Switching to piano was a bit of a problem at first. My right hand was ready to travel up and down the keyboard at great speeds. But my poor left hand was spastic by comparison. It was used to pushing buttons, not keys. Some adjusting was necessary. And the touch of the piano keyboard, that was different, too. I could not for the life of me figure out how my fellow piano majors could get so much sound out of a Steinway D, while my attempts were so puny by comparison. With time (and a good teacher, thank you, Stephen Siek!) I closed the gap, but it probably cost me a career as a concert pianist. Good thing I didn’t want that job…..
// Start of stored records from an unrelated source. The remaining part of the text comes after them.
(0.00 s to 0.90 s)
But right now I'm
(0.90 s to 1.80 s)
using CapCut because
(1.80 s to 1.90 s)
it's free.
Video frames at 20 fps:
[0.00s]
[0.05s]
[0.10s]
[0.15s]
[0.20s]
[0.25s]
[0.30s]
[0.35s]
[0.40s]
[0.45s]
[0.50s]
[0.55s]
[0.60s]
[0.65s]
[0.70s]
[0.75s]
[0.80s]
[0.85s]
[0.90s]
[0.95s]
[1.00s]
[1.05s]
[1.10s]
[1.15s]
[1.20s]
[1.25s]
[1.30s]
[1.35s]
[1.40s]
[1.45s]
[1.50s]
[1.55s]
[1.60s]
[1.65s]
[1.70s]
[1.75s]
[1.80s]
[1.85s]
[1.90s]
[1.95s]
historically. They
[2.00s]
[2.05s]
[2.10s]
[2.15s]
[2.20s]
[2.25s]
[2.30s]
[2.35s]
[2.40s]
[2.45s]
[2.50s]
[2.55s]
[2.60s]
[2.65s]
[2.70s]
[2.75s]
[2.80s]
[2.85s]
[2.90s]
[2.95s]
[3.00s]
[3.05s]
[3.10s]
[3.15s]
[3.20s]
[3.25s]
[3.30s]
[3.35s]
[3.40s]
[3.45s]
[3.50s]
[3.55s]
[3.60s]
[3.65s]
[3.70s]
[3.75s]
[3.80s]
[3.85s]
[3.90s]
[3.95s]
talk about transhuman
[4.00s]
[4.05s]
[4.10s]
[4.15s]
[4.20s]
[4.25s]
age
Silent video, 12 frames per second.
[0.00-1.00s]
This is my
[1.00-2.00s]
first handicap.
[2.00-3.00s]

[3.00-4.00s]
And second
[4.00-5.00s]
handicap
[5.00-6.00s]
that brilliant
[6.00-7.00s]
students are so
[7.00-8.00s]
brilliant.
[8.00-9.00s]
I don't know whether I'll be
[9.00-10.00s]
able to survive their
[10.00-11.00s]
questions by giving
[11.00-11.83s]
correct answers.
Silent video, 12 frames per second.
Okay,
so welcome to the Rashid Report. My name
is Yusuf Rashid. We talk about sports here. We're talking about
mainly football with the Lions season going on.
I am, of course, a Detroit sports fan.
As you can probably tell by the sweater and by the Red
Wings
Do I still write for the accordion? The answer is yes, here and there. Some years back, I worked with director Chris Tucci to bring a solo accordion score to a production of Picasso at the Lapin-Agile, by Steve Martin (yes, that is the comedian/actor/musician/author and overall Renaissance man that you know!) Most of this score was improvised during performances, but one piece in particular is in my permanent list of compositions (Pablo’s Waltz).


I have also created a piece that attempts to reconcile my classical training with my popular work on the accordion. The rather infamous work is known as the Toccata and Polka in D Minor, and yes, it DOES use material from a certain iconic work for the organ, much to my wife’s chagrin (she is an organist and church musician). The piece also uses certain unnamed popular elements, including snippets of The Beer BarrelPolka, just for spice. My magnum opus for the accordion doesn’t always get the respect that it truly deserves, but it does make people laugh which is the point of this nonsense. I also improvise pieces under the generic title of The Anything Goes Polka. With these performances, I attempt to prove that many pieces of legitimate music can be turned into polkas; some of them might have been even more timely if they had started out that way……..

In the last year or so, I have provided a weekly mini concert on my Facebook site. It started in a seemingly innocent manner during the pandemic crisis. Each weekend, I would record a piece that Covid shut-ins could hopefully enjoy. Alas, the project attracted a bit of a following and now I am stuck with this monster that was created! I still produce these mini-concerts, at least for the time being, as my supporters would be disappointed if I stopped.


One day, unless someone responsible stops me, I will bring these various musings into a single collection of music that no one will want to buy. I already have the title for this publication……


I’m Just a Squeeze-box in an All-Polka Band


The late, great Bill Fahrenbruck; he was the man who convinced me that there is

nothing wrong with hearing The Beer Barrel Polka in the middle of a carol-sing!